By Avi Benezra
Silos are one of IT’s anathemas and while many businesses have launched their first generations of chatbots in a standalone fashion, to ensure future utility and extracting valuable data from them, future bots need to be accessible to other digital services, and able to import data from elsewhere.
The joy of the cloud tech world is that most data is available across a modern business. Yet for all the joined-up companies out there, there are still plenty who have a key spreadsheet in accounting, various incompatible databases for sales, stock and parts, while marketing carefully guards its analytics results and other files that “cannot” be shared, all locked in the dreaded silo.
Most company’s keep their silos out of the headlines until the time comes to create a digital business, a unified view of the company or whatever the project is called. But, one general consumer example shows even the mighty Apple can’t string all that data together yet. Here’s their iOS Health app showing that the amount of steps people take each day takes into no account the (terrible) recent weather or other pertinent data.
When apps, chatbots or other services pretend to take an interest in our lives, that kind of detail or lack of it can help make the difference in someone engaging or not.
Some people would love it if their apps recognised they took the bus rather than walk to school or work in poor weather. Or, if the health app understood someone had the flu or their Calendar app listed a recent doctor’s appointment.
Those little caveats noted as pleasant comments such as “understandable given the weather” or “that’s fine since you might have been poorly recently” could help make someone feel more appreciated and less like the app is passing a blanket judgment.
That type of logic applies to big business too, who would want to hear from a sales rep when you are already a client, due to different databases? How many times has someone in sales tried to sell a product that’s sold-out or discontinued?
With joined-up businesses that dig their data out of silos, making it accessible can reap great benefits. Yes, many companies have to overcome internal politics and power struggles, vendor lock-in, general intransigence and other issues, but in the age of AI and chatbots, every company needs to make their data work harder.
Make Sure Your Chatbot Chats to Other Systems
Once the data becomes available, companies can find “the truth” when it comes to their performance or how all the parts of the business are doing when all that information can be shown on a dashboard. Enlightening times for most, perilous ones for those who took advantage of silos, and the same can be said for chatbots.
Of those early chatbots that were operated in isolation, perhaps because they were a beta or test pilot, many thousands have just vanished because the department in charge didn’t like the results and killed them stone dead. However, was their bot answering the right questions, did it have the latest information, and could it have worked better in concert with some other data?

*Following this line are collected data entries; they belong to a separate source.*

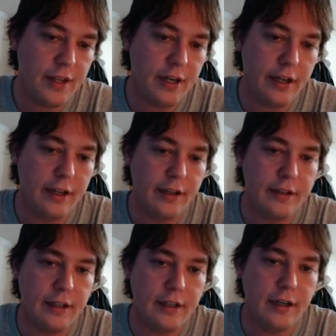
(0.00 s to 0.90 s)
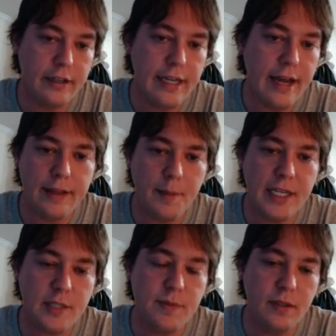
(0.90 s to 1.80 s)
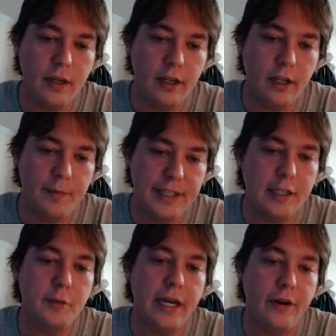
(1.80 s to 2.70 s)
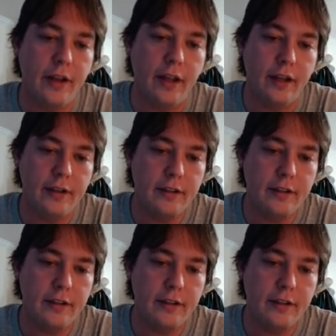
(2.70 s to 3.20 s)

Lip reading: that makes me think about the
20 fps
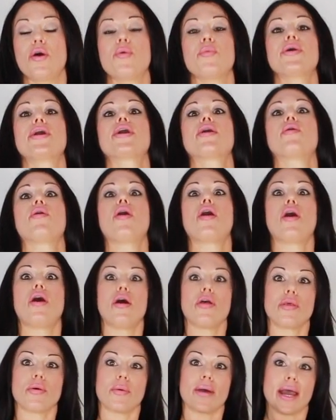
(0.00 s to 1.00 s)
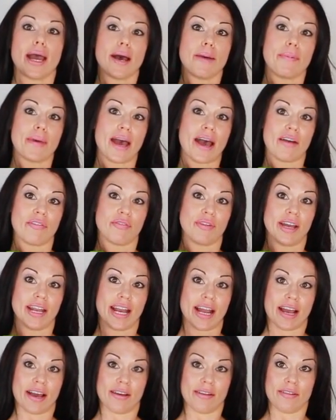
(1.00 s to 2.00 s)
We go all the way up, halfway
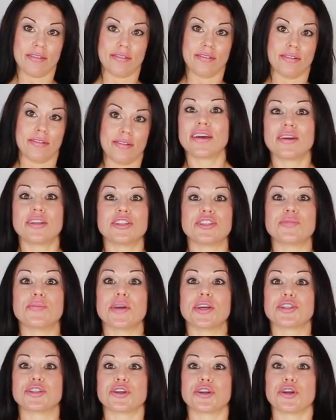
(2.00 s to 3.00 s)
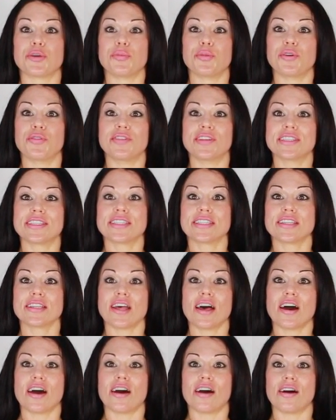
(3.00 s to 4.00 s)
down. Just make sure you're moving
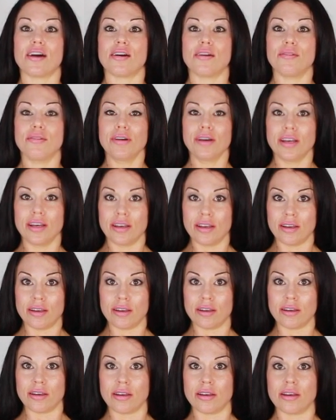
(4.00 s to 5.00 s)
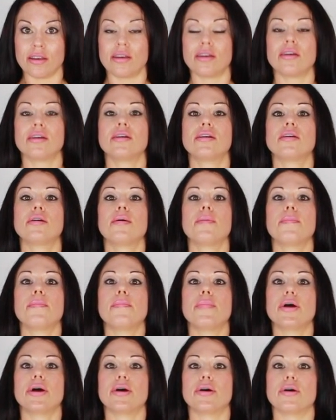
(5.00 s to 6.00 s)
slow.
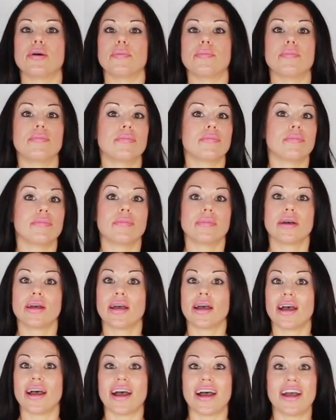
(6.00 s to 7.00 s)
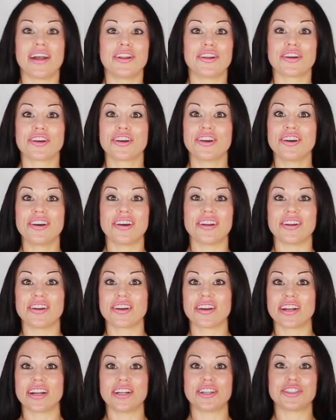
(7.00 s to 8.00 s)
Boom. And you're good.
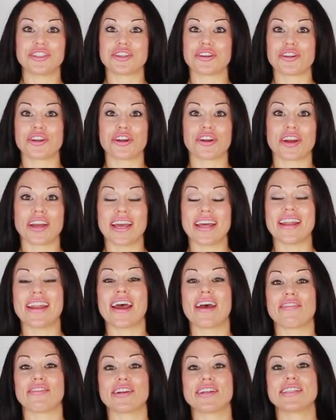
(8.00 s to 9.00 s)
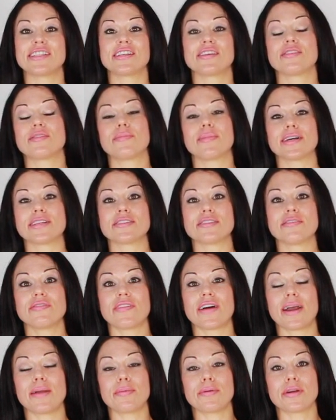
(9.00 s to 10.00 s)
You're going to ensure that you're hitting every single muscle
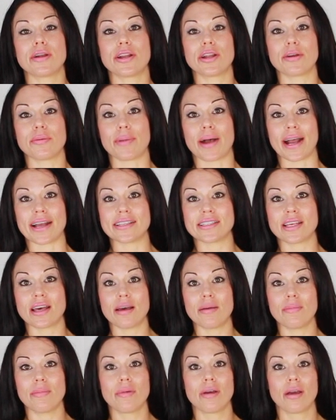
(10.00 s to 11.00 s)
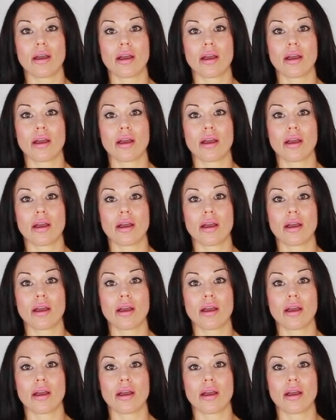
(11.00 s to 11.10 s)
fiber in your bicep.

Today’s chatbots use APIs to connect to AI services like natural language processing, deep thought, search, translation tools and other useful tools. The bots can also share their results from key metrics like time-saved to successful outcomes. As companies transform themselves into digital businesses, analytics becomes a critical part of how the company reacts.
Chatbots need to deliver this across all relevant departments, and the leadership, so they can see the value of chatbots and AI. Expanding access to these insights to all workers is vital in helping them understand the value of bots and helping transform a business. Limiting that data to a few “experts” or data scientists will not help.

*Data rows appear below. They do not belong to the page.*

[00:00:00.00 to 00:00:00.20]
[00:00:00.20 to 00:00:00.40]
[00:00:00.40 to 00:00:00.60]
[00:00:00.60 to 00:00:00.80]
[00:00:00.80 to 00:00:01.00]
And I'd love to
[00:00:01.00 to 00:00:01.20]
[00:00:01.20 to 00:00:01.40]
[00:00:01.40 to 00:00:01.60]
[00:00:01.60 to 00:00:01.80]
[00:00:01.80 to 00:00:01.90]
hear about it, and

A growing number of chatbot solutions come with easy to publish analytics or data that can be linked to other tools. Bots can even deliver the results themselves with internal chatbots providing the latest stats on request to the sales team, managers, which helps the business learn to get the best from chatbots and think of new ways to use them. That’s just one way chatbots can change how users interact with data, helping those who don’t like using dashboards or wading through traditional spreadsheets.
How Bots Impact Business and Consumers
Businesses and enterprises led by high volume companies like banks, utilities, airlines and hotels lead the way, demonstrating savings and efficiency, plus the scalability of chatbots. By spreading the news and sharing data on chatbots beyond silos, other areas of the business, partners and even rivals can see the value. That cat is out of the bag now, so keeping your chatbot data a secret offers no value.

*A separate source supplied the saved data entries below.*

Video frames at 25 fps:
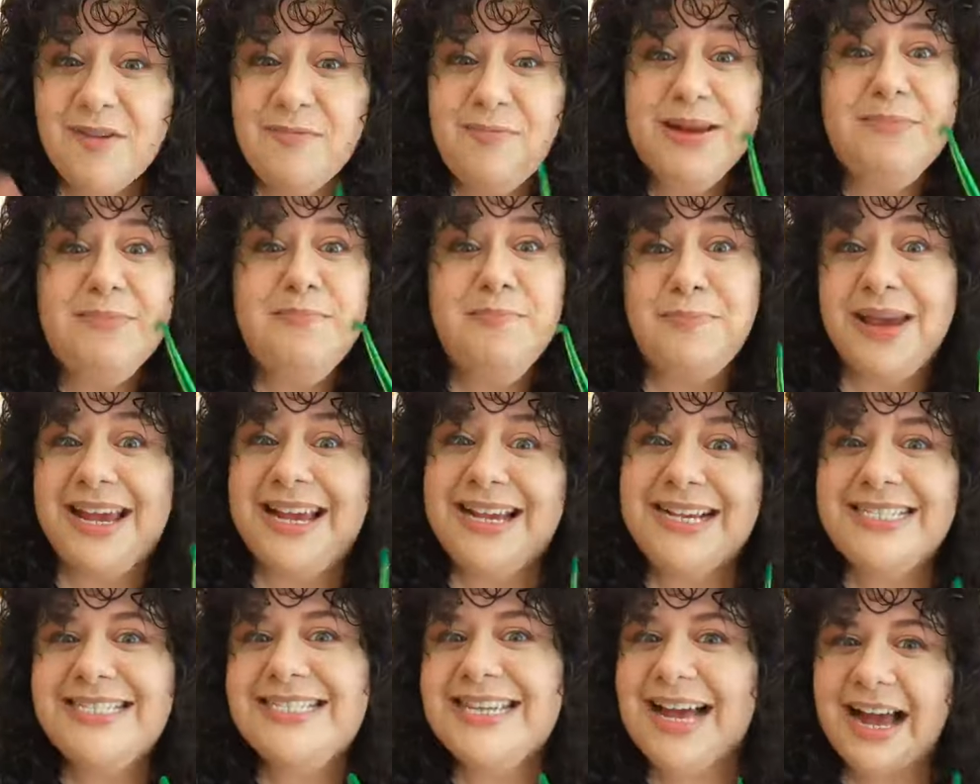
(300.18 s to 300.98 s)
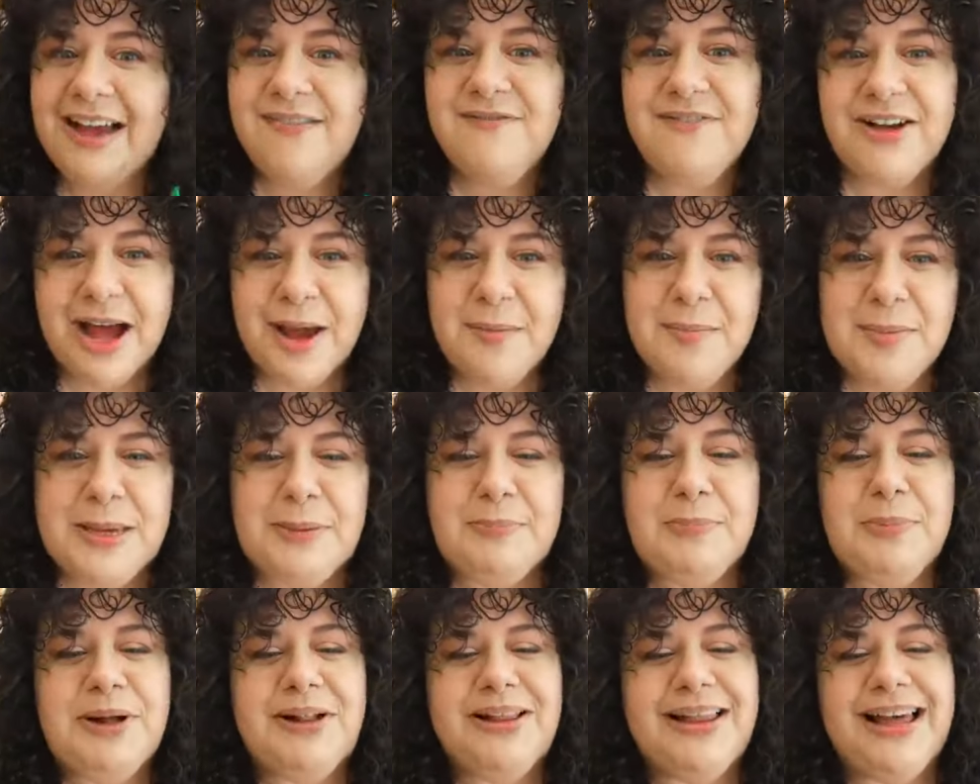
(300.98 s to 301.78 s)
have been big sci-fi
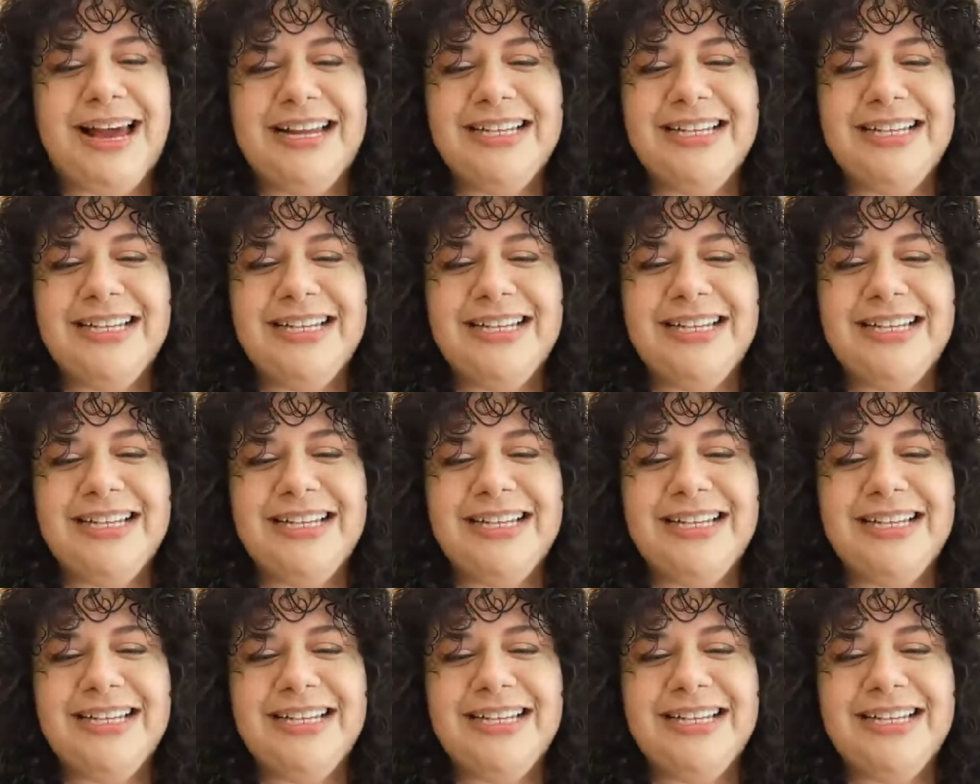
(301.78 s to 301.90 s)
people.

Consumers are also rapidly becoming used to chatbots and virtual assistants that are joined up to other services. They expect chatbots to do and offer more, so the business needs to keep adding new types of requests to keep pace with customer demand and show them your business understands their true value, if customers see a company offering a token siloed chatbot, they won’t think of it in a positive way.
Bots also need to offer a broader level of support, able to link to a real person if needed, to use voice mode, or to get in touch with the customer when a piece of information from an original chat has changed, be it an item in stock or an appointment cancelled. Being proactive will make the bots more useful and a better part of the customer’s day.
All of these improvements require chatbots to break out of their silos and get in touch with other services to make the experience better for the business and to help the business see the true results of these experiences to understand how to continue to make them better, because yesterday’s chatbot will need to keep up with tomorrow’s needs and ambitions across the business and beyond.